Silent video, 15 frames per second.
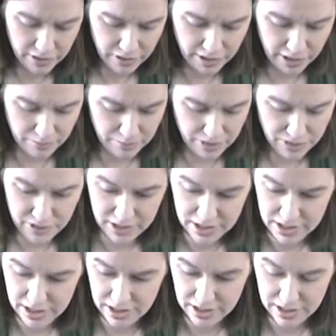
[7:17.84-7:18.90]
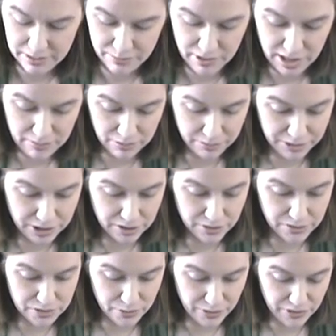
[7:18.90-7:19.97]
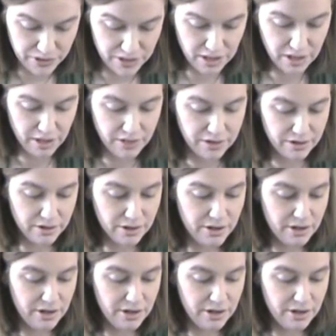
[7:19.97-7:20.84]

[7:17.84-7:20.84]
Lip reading: I'm thinking it probably goes with the other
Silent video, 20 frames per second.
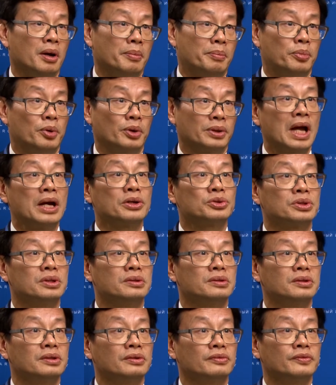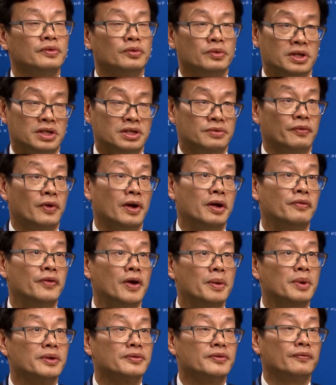production. It's very
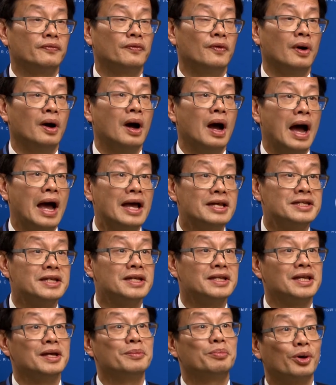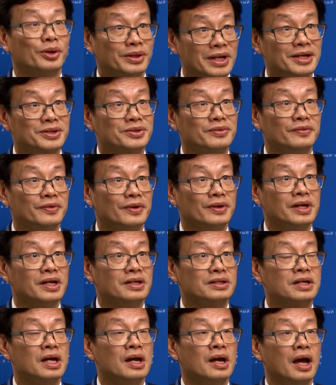famous for ICT production for
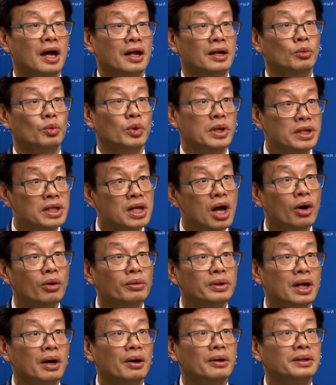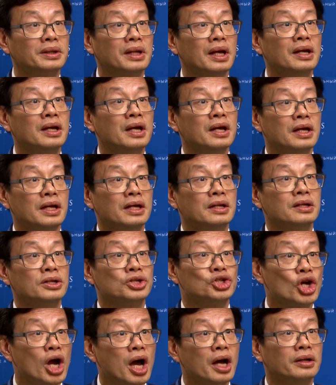this. And we know nowadays in
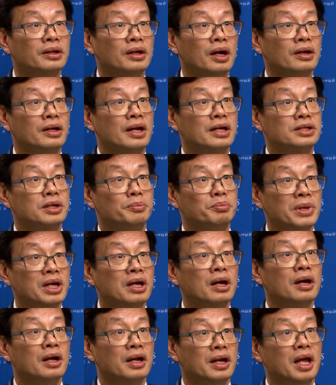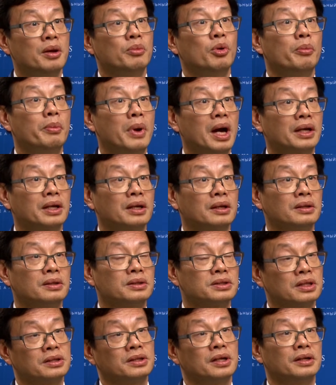China, there's a big labor market,
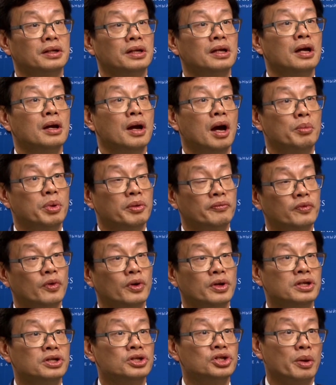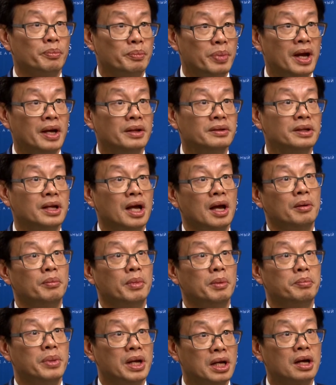certainly. Before in Japan, they have
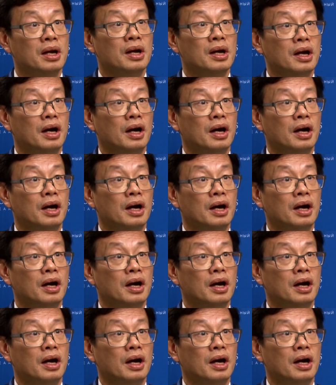a big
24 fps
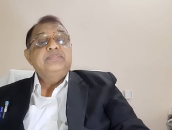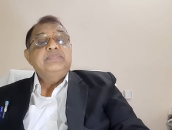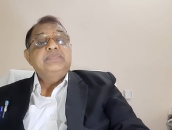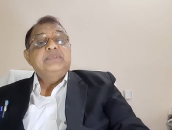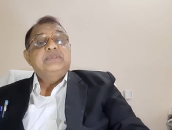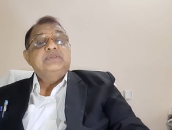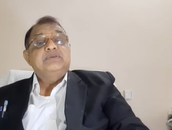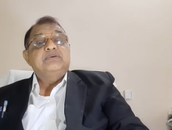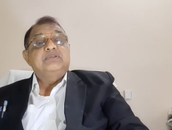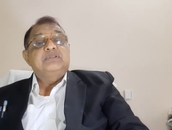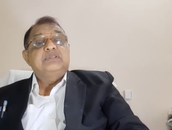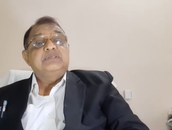
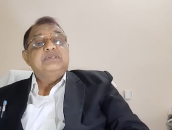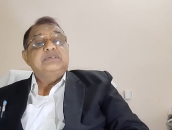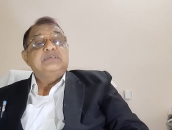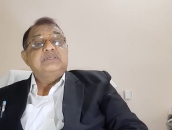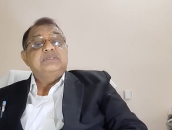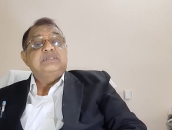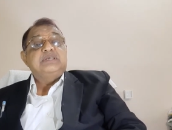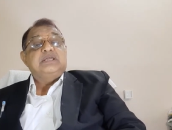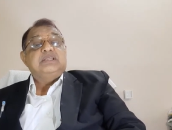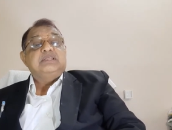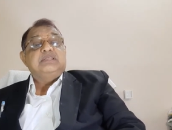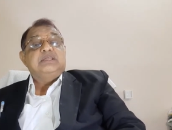So this
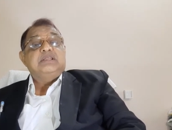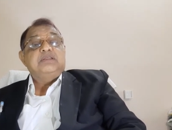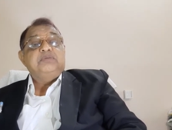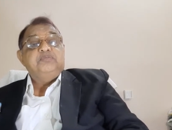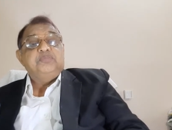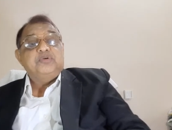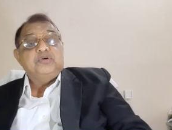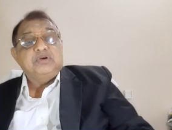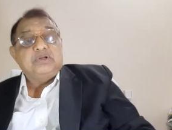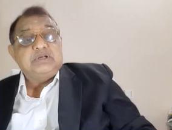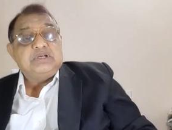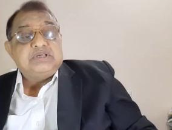is another
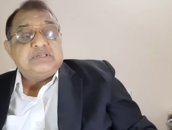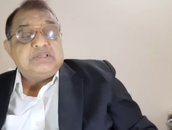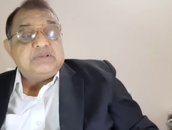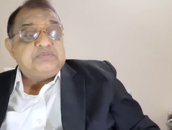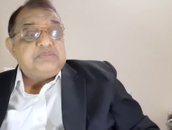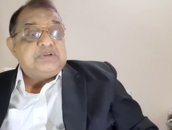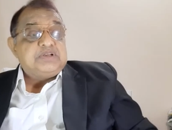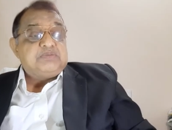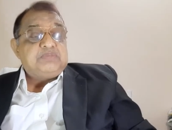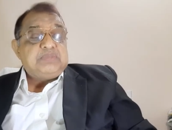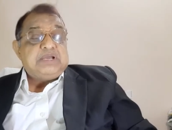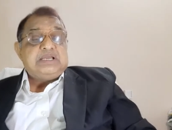important
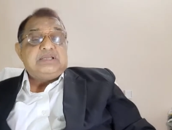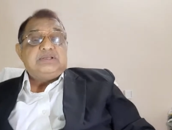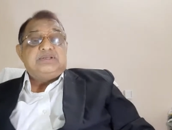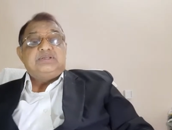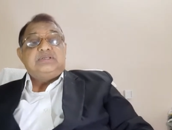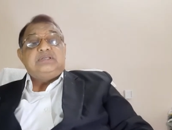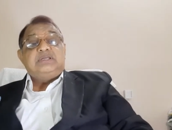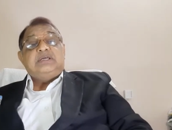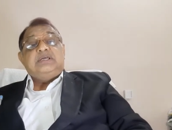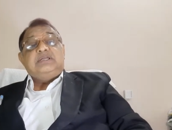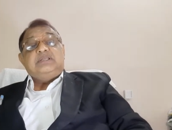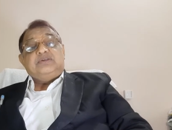subject
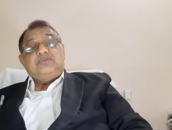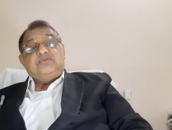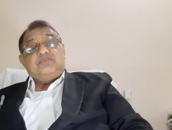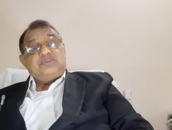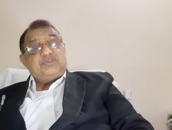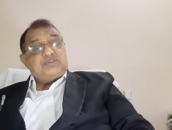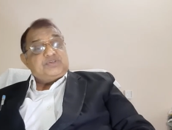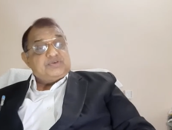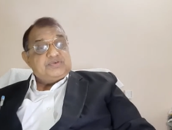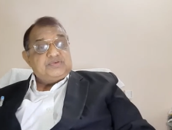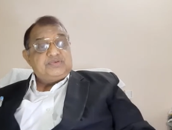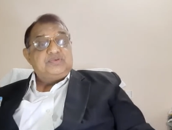matter I
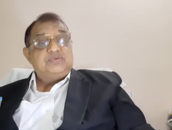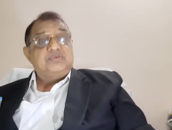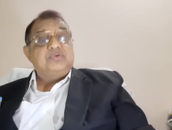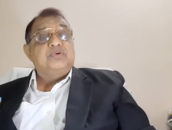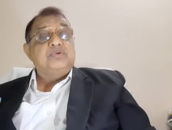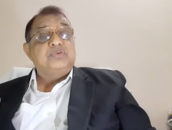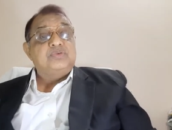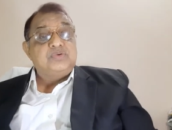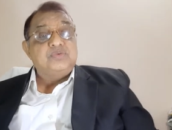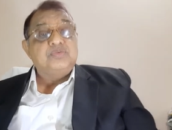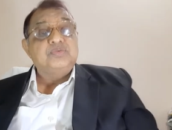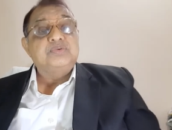request you to go
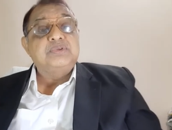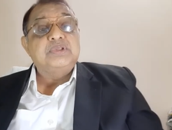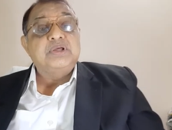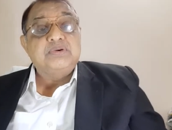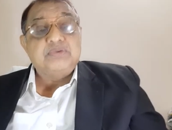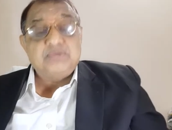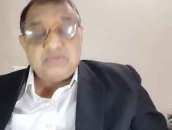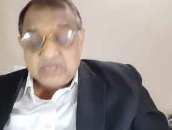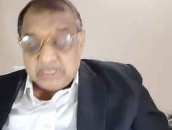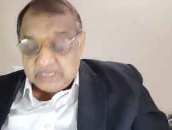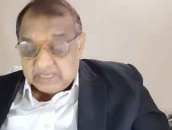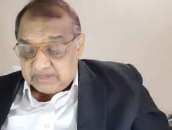through
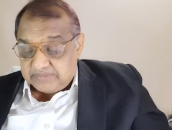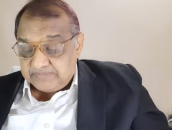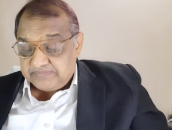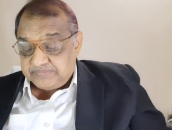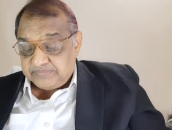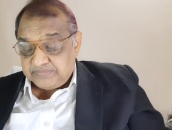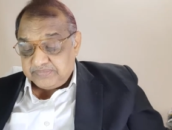thoroughly.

§ §

*WHAT TO WORK ON*: A verbatim copy of the data, pictures removed, is the expected result.

*SOLUTION TO THIS PROBLEM*:
Silent video, 15 frames per second.
[7:17.84-7:18.90]
[7:18.90-7:19.97]
[7:19.97-7:20.84]

[7:17.84-7:20.84]
Lip reading: I'm thinking it probably goes with the other
Silent video, 20 frames per second.
production. It's very
famous for ICT production for
this. And we know nowadays in
China, there's a big labor market,
certainly. Before in Japan, they have
a big
24 fps
So this
is another
important
subject
matter I
request you to go
through
thoroughly.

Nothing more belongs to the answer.